To whom it may concern, this is a plea for help from all prisoners housed in David Wade Correctional Center (DWCC) located in Homer, Louisiana.

Warden Goodwin is locking us inside these torture chambers for years with no educational activities, no corrective-rehabilitative programs, and no counseling for mental health. The lawmakers' and courts' intentions were to send those convicted of a crime to prison as a punishment, not to be oppressed, tortured in a cell 24-7 with nothing to do for years with nothing to better themselves, also with no TV or radio to have contact with the outside world. The lawmakers' intent was that prisoners receive correction and rehabilitation so as to return to society as productive, tax-paying, law-abiding members. By prisoners not being able to better themselves behind these walls, that is what makes us the highest incarceration state of the U.S.

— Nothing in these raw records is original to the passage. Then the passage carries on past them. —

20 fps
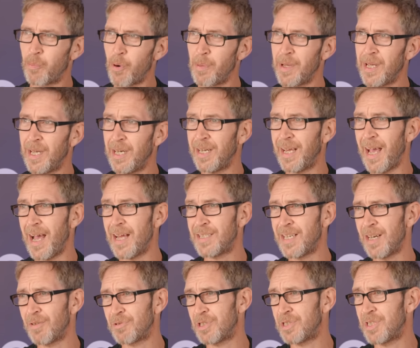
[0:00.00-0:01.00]
probably going to get a
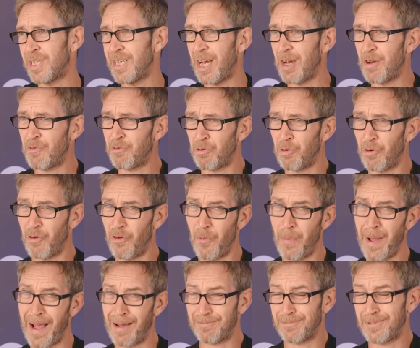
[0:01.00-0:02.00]
delta T overall of
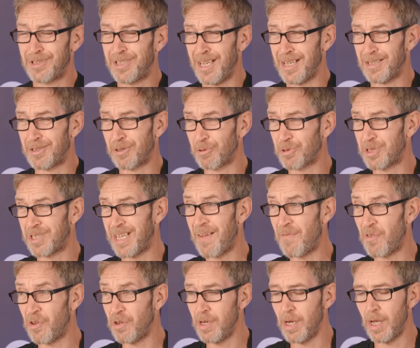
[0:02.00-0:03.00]
about six or
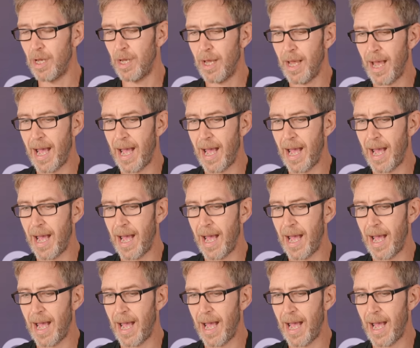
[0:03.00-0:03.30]
seven,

Warden Goodwin is forcing mentally ill prisoners in a cell together 24-7, only coming out for a shower, and in turn these prisoners are hurting each other and raping each other. The policy #035 stated no maximum ext-lockdown inmate should be housed together but they are at DWCC where if you do not go in the cell you will be pepper sprayed. And not knowing what to expect or having any idea as to the length of confinement is added stress and particularly traumatizing, compounded by simplistic practices. The courts have also held that housing mentally ill prisoners under conditions of extreme isolation is unconstitutional, see Wilkerson v. Goodwin 12-17-14 [This case addressed long-term/indefinite solitary confinement, not specifically for the mentally ill - ULK Editor]. There has been much research that demonstrated that prolonged solitary confinement is most dangerous to the mentally ill. Thus, we become disturbed with mental anguish that compels us to grab and adopt to other means and channel our pain, many are cutting themselves and going on hunger strikes. These are only a few experiences of prisoners. We need help, we need change, expose this torture!

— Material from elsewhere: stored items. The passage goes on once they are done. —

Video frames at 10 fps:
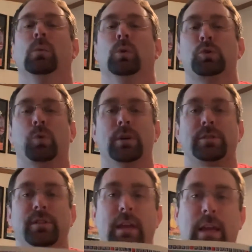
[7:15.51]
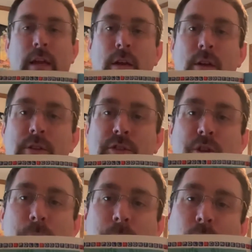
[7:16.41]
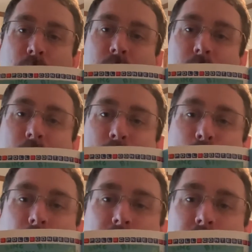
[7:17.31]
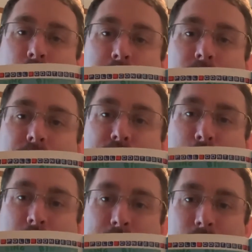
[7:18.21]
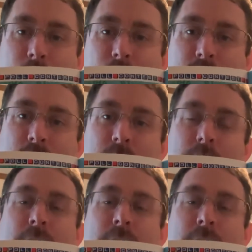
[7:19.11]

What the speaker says: which was the Super Mario Brothers pinball.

Help us today, make a call or fax our governor and head of DOC. Ask them to close the torture chamber confinement unit at DWCC:

James Leblanc, Secretary of Corrections 225-342-6740 fax: 225-342-3095
Governor John Edwards 225-342-7015 fax 225-342-0002

MIM(Prisons) adds: As we have discussed elsewhere, isolation in prisons and mental illness reinforce each other under the current imperialist prison model. Too often people in these institutions are seen as lacking as individuals, when it is a system that creates this crisis in mental health. That is one reason we have continued to focus on the campaign to end the torture that is solitary confinement in the U.$. injustice system.

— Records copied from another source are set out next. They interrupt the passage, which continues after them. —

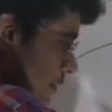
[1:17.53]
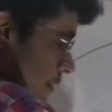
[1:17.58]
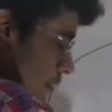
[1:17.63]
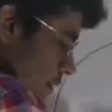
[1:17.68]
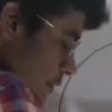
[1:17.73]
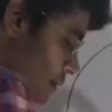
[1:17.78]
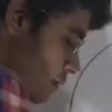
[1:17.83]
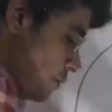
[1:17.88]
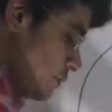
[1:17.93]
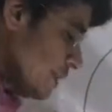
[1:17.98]

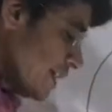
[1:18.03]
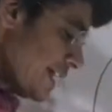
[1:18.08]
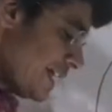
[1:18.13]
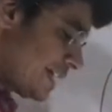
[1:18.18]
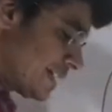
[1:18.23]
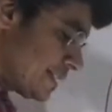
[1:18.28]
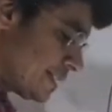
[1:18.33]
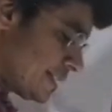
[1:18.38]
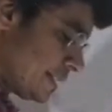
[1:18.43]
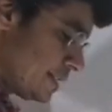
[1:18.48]
of the
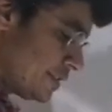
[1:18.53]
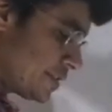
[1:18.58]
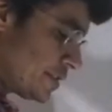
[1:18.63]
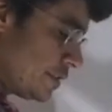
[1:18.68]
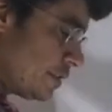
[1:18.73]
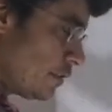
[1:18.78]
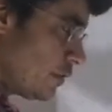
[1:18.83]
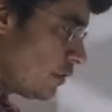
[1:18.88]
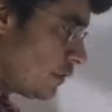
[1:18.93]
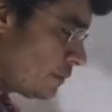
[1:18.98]
extension
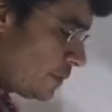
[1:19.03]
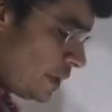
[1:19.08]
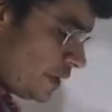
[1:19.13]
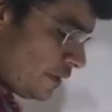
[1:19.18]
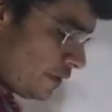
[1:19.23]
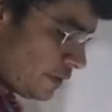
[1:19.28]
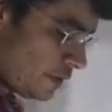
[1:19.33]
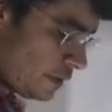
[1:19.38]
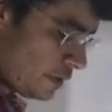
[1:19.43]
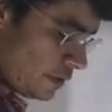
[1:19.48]
of
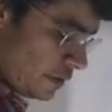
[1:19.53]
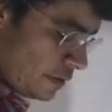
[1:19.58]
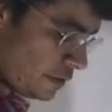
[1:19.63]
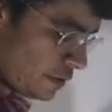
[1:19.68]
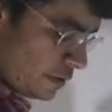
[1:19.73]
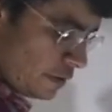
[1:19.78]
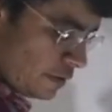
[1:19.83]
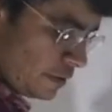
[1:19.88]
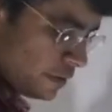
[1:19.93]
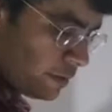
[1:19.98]
this
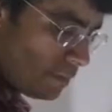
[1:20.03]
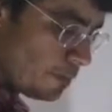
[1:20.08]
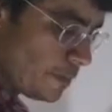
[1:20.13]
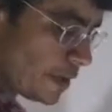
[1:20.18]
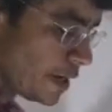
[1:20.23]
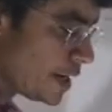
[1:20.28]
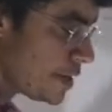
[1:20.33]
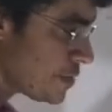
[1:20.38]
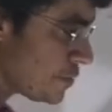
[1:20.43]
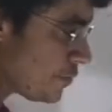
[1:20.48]

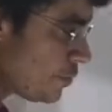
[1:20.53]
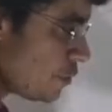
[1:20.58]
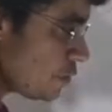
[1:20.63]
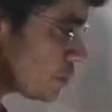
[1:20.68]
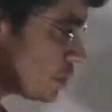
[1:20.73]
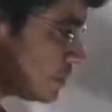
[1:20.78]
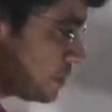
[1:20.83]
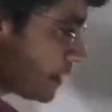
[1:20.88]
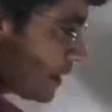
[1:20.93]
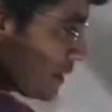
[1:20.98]

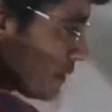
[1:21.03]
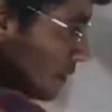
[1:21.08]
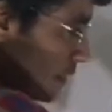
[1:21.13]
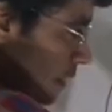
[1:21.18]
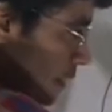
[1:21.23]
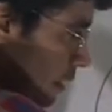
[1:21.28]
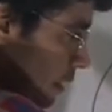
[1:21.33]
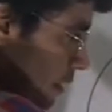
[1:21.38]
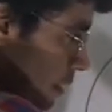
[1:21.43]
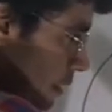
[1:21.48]
parieto-occipital
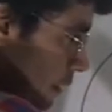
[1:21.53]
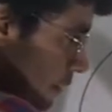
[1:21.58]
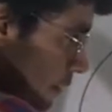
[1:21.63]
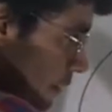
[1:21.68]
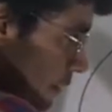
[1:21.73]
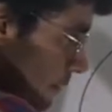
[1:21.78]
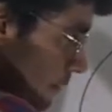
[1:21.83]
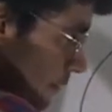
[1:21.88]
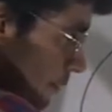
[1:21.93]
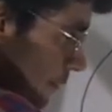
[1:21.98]
sulcus
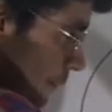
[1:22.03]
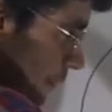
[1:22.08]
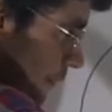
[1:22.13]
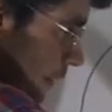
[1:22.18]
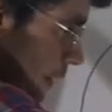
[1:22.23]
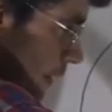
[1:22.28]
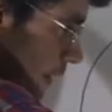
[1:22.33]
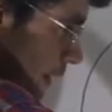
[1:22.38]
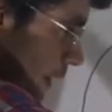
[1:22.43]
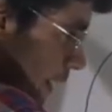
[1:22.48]

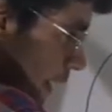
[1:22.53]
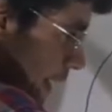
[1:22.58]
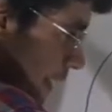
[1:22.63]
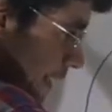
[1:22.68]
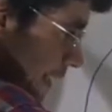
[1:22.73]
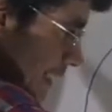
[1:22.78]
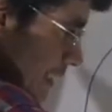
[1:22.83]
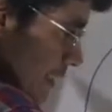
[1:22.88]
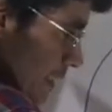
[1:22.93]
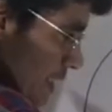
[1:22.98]
and
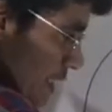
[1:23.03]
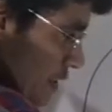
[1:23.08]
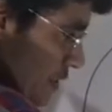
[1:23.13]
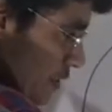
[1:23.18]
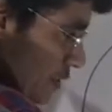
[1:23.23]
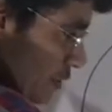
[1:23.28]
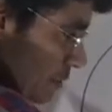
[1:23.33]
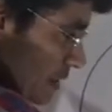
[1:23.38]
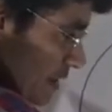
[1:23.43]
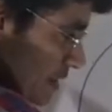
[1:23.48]
extension
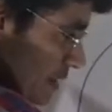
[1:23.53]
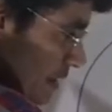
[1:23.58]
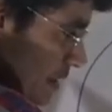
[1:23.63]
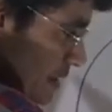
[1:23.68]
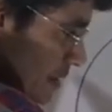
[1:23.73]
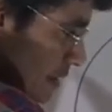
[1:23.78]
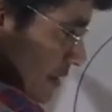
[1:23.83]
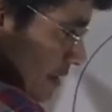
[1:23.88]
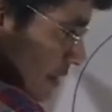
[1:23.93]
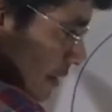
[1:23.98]
of this
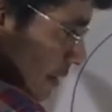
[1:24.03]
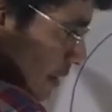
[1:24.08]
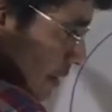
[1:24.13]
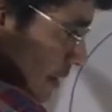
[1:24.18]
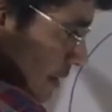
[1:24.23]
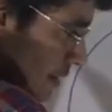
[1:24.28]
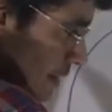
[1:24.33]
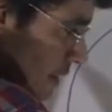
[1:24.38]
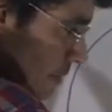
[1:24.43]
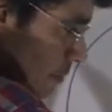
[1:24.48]
lateral sulcus,
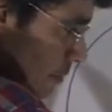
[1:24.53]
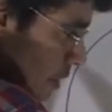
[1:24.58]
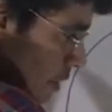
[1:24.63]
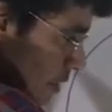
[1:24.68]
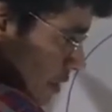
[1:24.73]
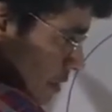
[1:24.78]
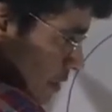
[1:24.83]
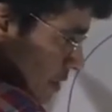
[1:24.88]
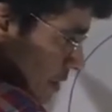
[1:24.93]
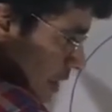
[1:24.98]
they
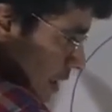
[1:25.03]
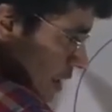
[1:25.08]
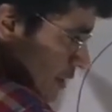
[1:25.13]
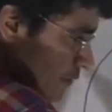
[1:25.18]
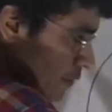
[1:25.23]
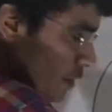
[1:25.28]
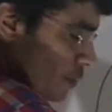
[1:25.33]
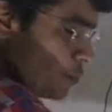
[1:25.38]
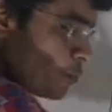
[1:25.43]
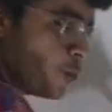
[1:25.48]
merge at
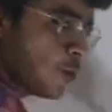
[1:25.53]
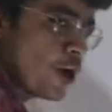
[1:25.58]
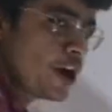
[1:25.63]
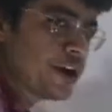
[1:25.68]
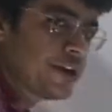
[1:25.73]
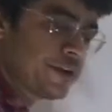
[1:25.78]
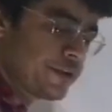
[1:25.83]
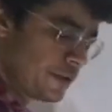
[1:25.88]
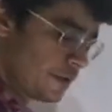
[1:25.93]
one point.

This issue of Under Lock & Key is focused on disabilities in prison. The use of control units to torture people, leading to physical and mental health problems is very much related to this topic. Long-term isolation is creating more and more disabled prisoners, by destroying their health. And then prisons are perpetuating this problem by failing to provide adequate care for the problems they created.